How Pricing Works

An overview of how pricing works for destinations

Hightouch uses a concept called Monthly Active Records to determine your usage of the application. For each destination, every month, we calculate the number of unique records that were successfully sent to a destination. We dedupe all records by destination to ensure that you are not billed twice for syncing the same record, even if you are using multiple syncs. We also remove the first successful sync from the calculations. The total number of unique records by destination is aggregated to determine your Monthly Active Records.

Below is an example of how we calculate this for a hypothetical customer:

Pudgy Pies Example

Pudgy Pies Inc. has several destinations for their data: Slack, Hubspot, and Intercom. They send data about their customers to each of these destinations. For Slack, they send a message for every new order every minute. In Hubspot, they send customer information from their application every five minutes. Intercom also receives customer information every five minutes.

Their model might look something like this:

CustomerID

CustomerName

Location

TotalOrders

1

Claire

Australia

50

2

Pedram

Canada

150

They have the following syncs set:

Sync ID

Destination

Schedule

1

HubSpot

Every Five Minutes

2

Slack

Every Minute

3

Intercom

Every Five Minutes

For each destination, we remove the first successful sync run from our calculations. This lets you backfill data without being charged for your initial setup. For all subsequent runs in the given calendar month, we count the distinct primary IDs by destination.

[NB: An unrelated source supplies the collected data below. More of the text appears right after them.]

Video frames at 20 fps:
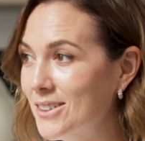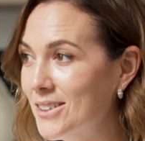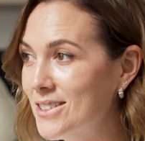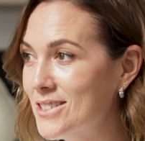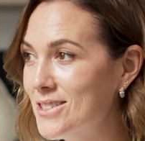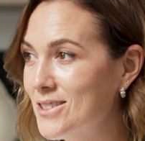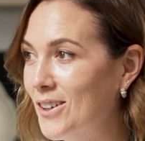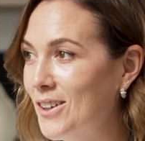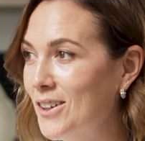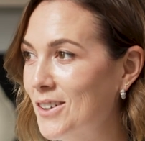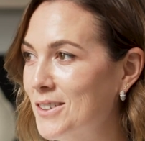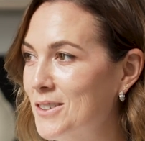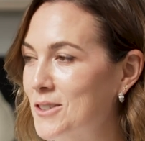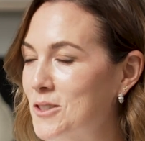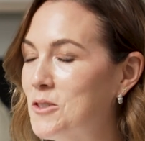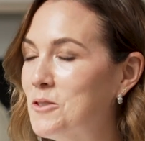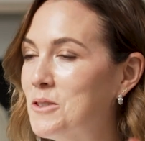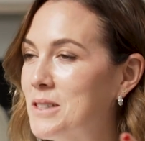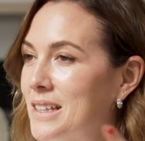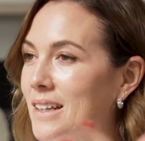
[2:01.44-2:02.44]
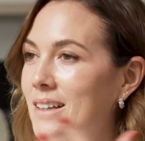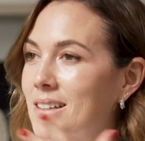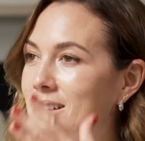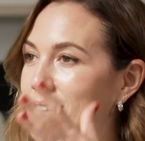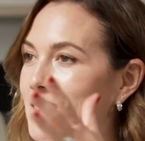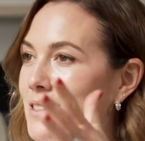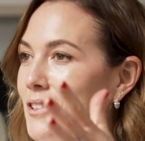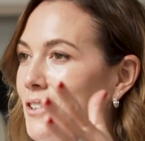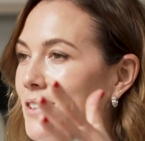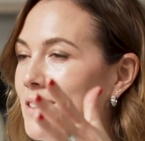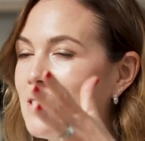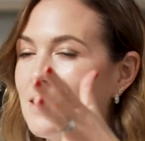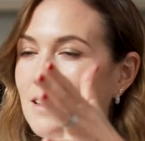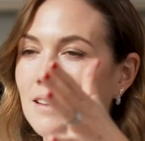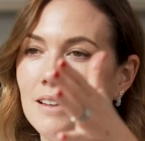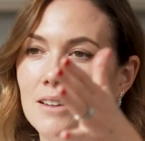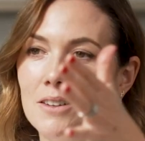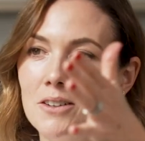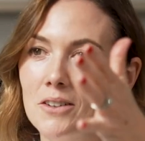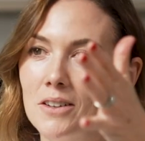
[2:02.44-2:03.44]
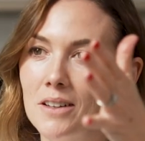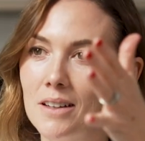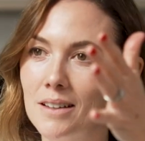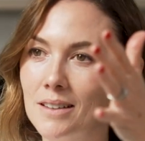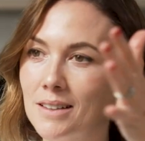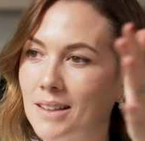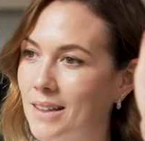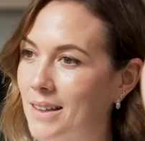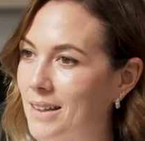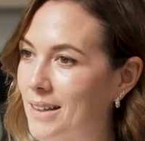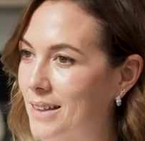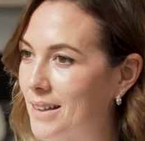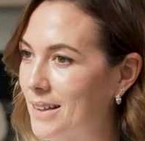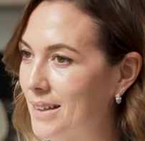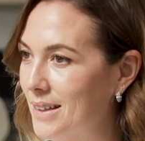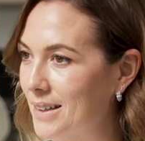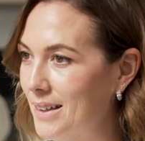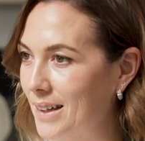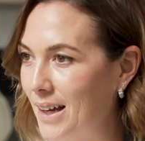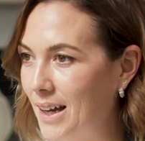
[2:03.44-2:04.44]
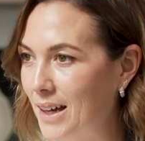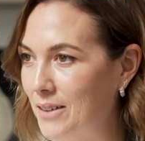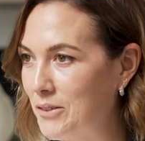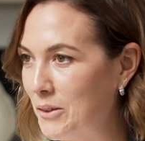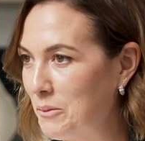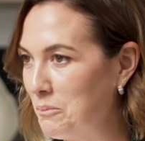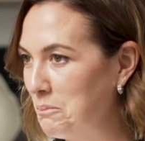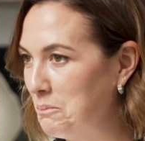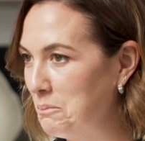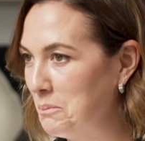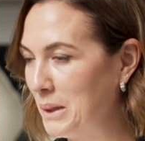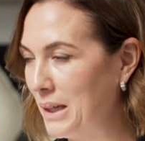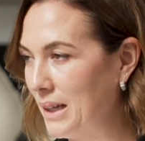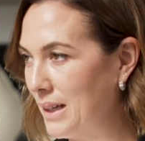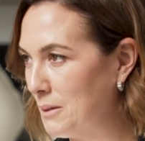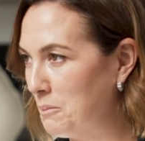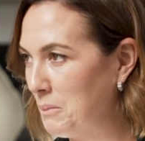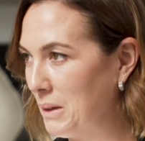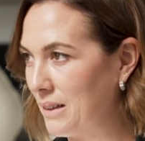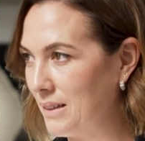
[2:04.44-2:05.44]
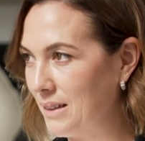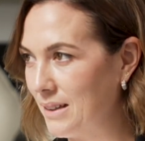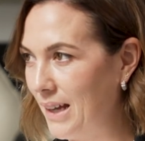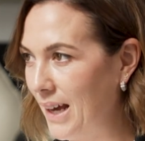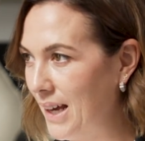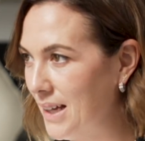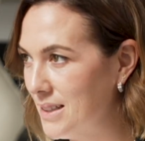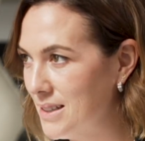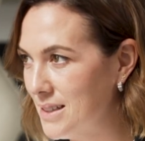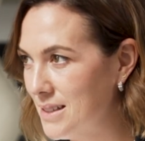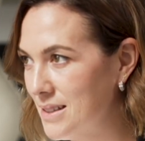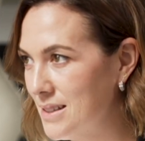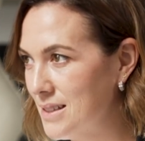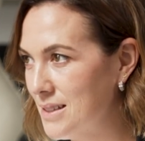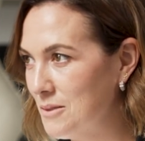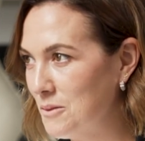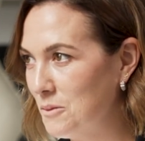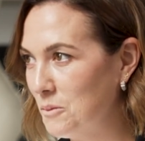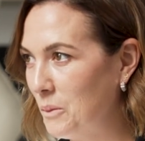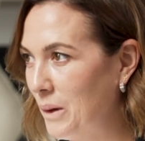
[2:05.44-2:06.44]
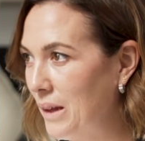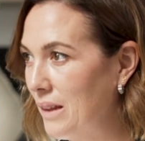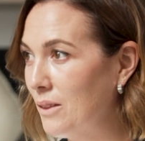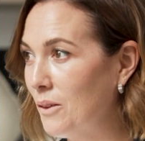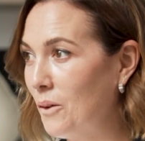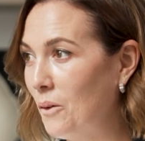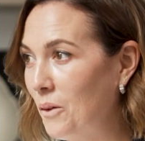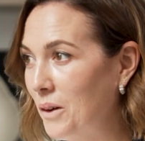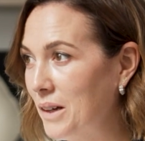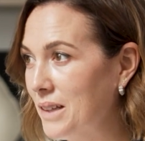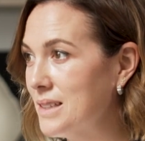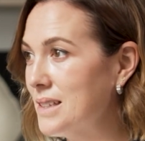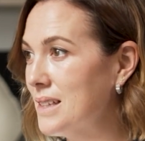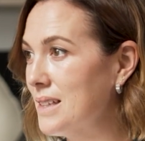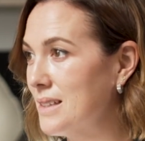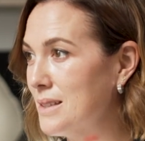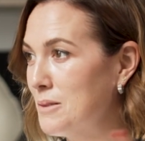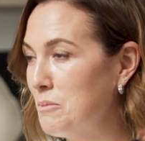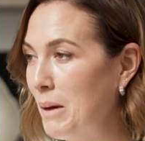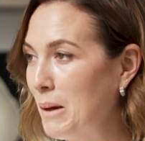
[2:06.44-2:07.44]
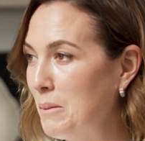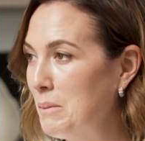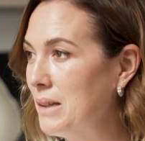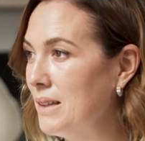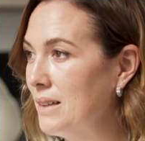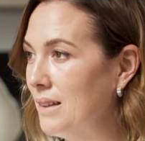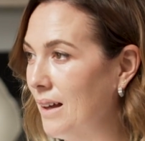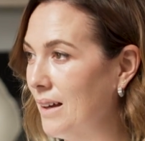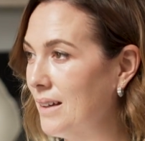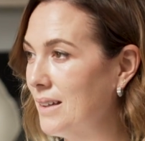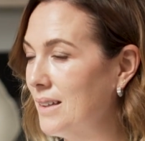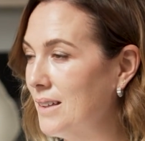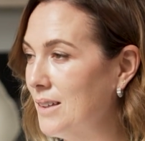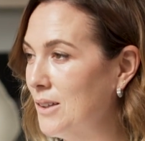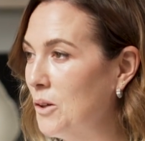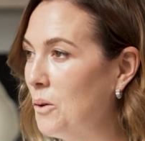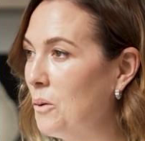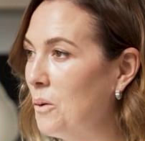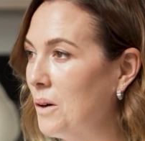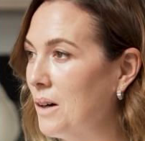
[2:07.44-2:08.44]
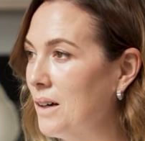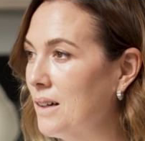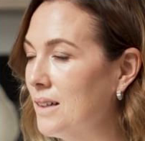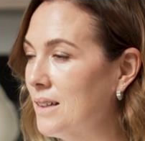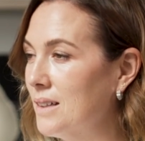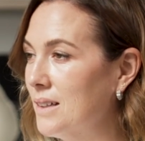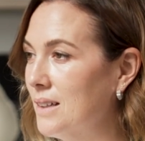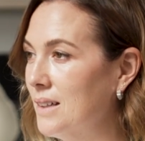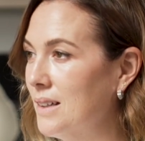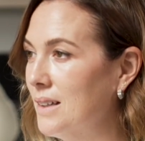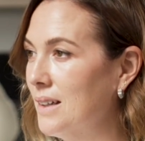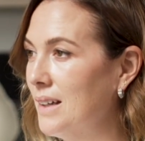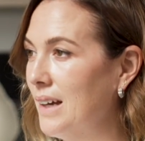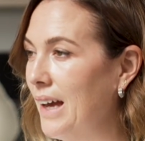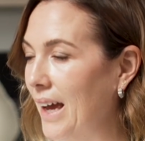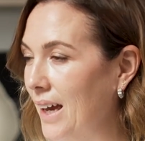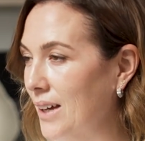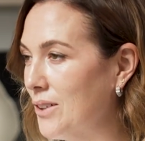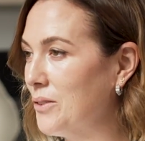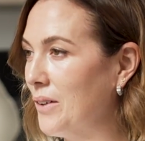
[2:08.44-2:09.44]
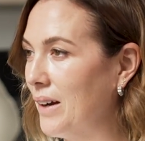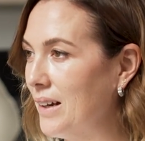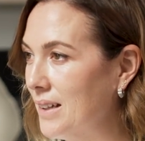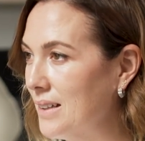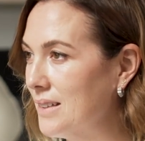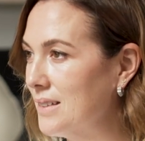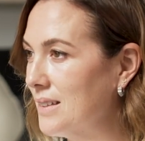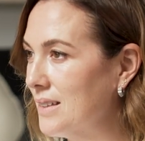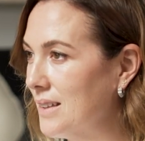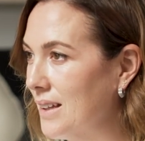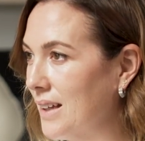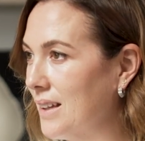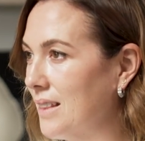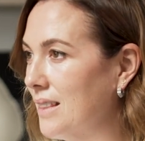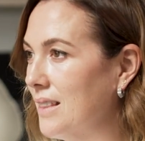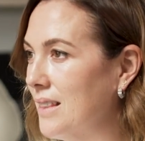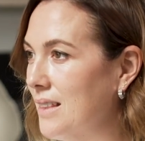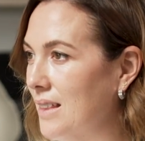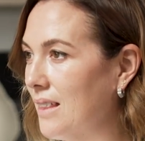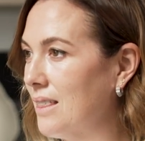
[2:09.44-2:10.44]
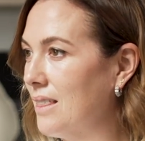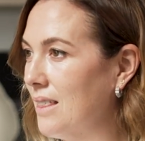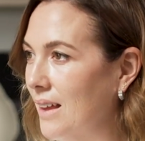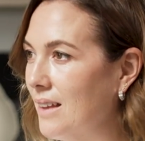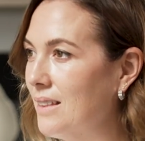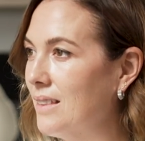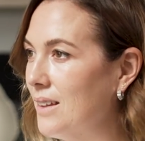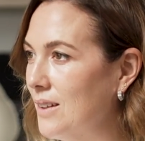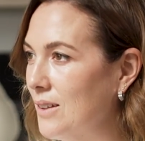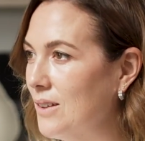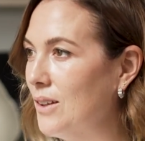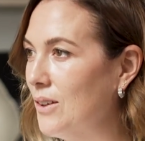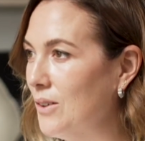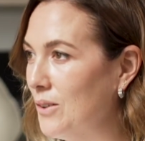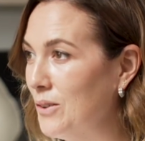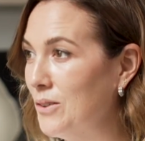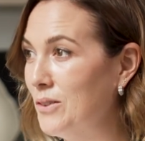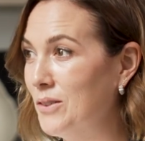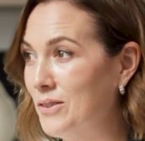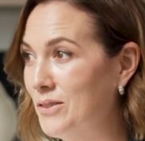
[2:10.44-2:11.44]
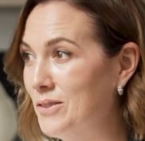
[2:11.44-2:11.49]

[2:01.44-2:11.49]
concern? Do you see it as a series that like you're gonna have a beginning, middle, and end with? Or is this maybe like your handwriting, like the thing that you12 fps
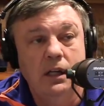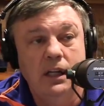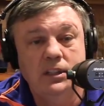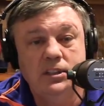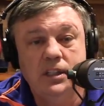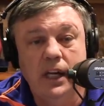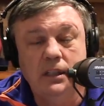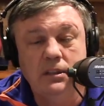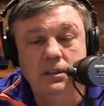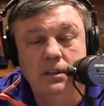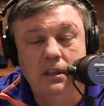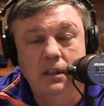He
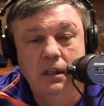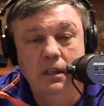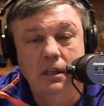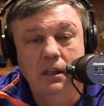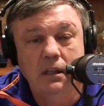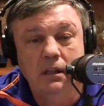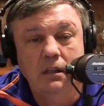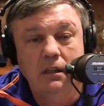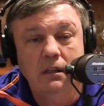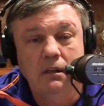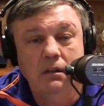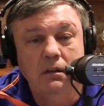says
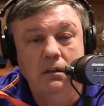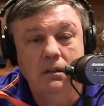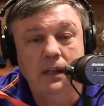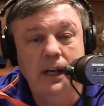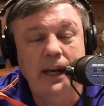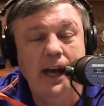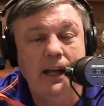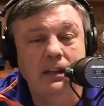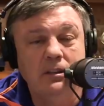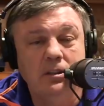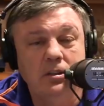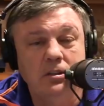Teddy
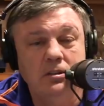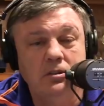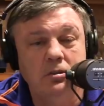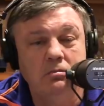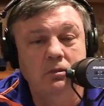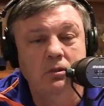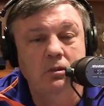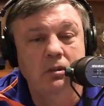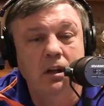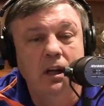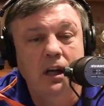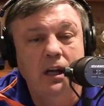Atlas
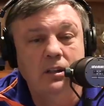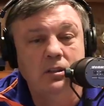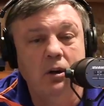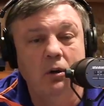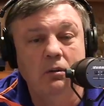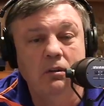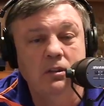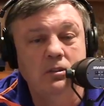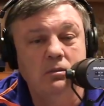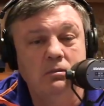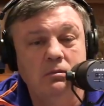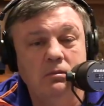
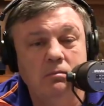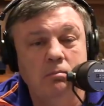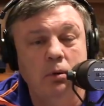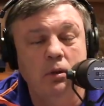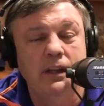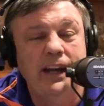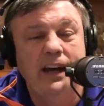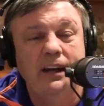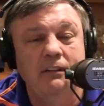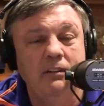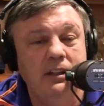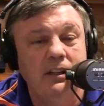is pulling out
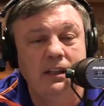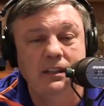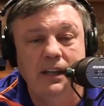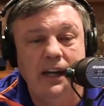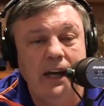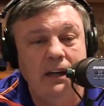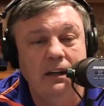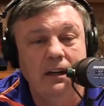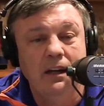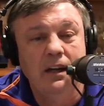everything tonight.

In this example, we are using CustomerID as the primary identifier. Imagine the following runs for the HubSpot Sync:

Sync ID

Run ID

Date

Unique IDs

1

100

Jan 1 2021

100

1

101

Jan 2 2021

2

1

102

Jan 3 2021

2

We would exclude RunID 100, then for each unique in the subsequent runs, we would look at all the customer IDs, remove duplicates, and then bill only for the unique set that remains. In our case, this will be 2 MARs, as the same two records were updated on Jan 2 and Jan 3.